En estas circunstancias, las reacciones de Jerí, Keiko y Porky tras el ataque a Venezuela han sido aplaudir al extorsionador, mientras mantienen en secreto la propuesta trumpista para quedarse con nuestros minerales críticos. Quienes hoy nos gobiernan apenas siguen la política del Felipillo, poniéndose a órdenes del conquistador extranjero pensando que con eso pueden obtener sus treinta monedas de plata.
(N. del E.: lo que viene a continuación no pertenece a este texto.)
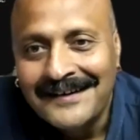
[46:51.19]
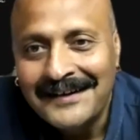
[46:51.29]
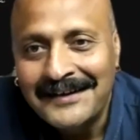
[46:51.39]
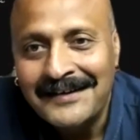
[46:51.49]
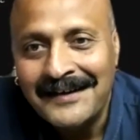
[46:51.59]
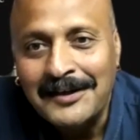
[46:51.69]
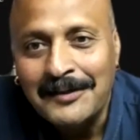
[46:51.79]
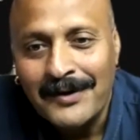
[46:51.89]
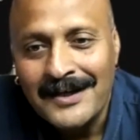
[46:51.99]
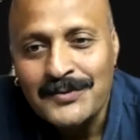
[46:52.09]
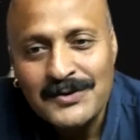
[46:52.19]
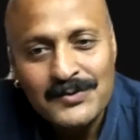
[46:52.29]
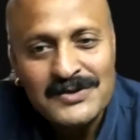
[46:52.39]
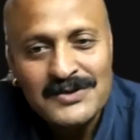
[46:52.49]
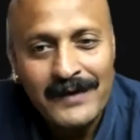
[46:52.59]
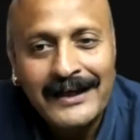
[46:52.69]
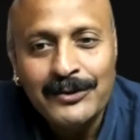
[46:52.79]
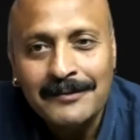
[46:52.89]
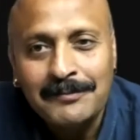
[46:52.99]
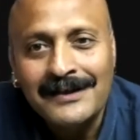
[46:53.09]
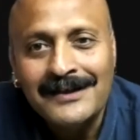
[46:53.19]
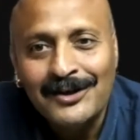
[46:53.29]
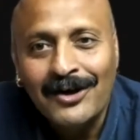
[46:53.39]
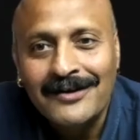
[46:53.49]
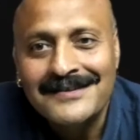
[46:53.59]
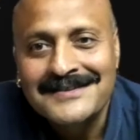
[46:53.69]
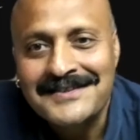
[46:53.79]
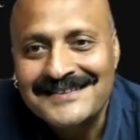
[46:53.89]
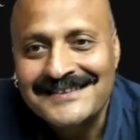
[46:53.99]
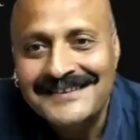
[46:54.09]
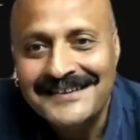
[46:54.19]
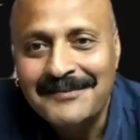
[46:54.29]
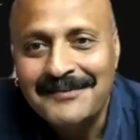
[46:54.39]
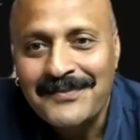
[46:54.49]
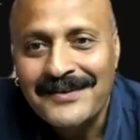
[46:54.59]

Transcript: in an enterprise which was valued at $1 billion recently,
No se trata de reaccionar con bravuconadas contra quien tiene un poder muy superior, pero tampoco de olvidarnos que nuestro himno nacional lo empezamos cantando “somos Libres, seámoslo siempre”. Una buena iniciativa ha sido el comunicado conjunto de Brasil, Colombia, Chile, Uruguay, México y España rechazando el ataque trumpista, insistiendo en que Latinoamérica debe ser una zona de paz y manifestando “preocupación ante cualquier intento de control gubernamental, de administración o apropiación externa de recursos naturales o estratégicos”. Se trata de un buen punto de partida para plantear políticas de defensa de nuestra soberanía, un reto tan difícil como indispensable.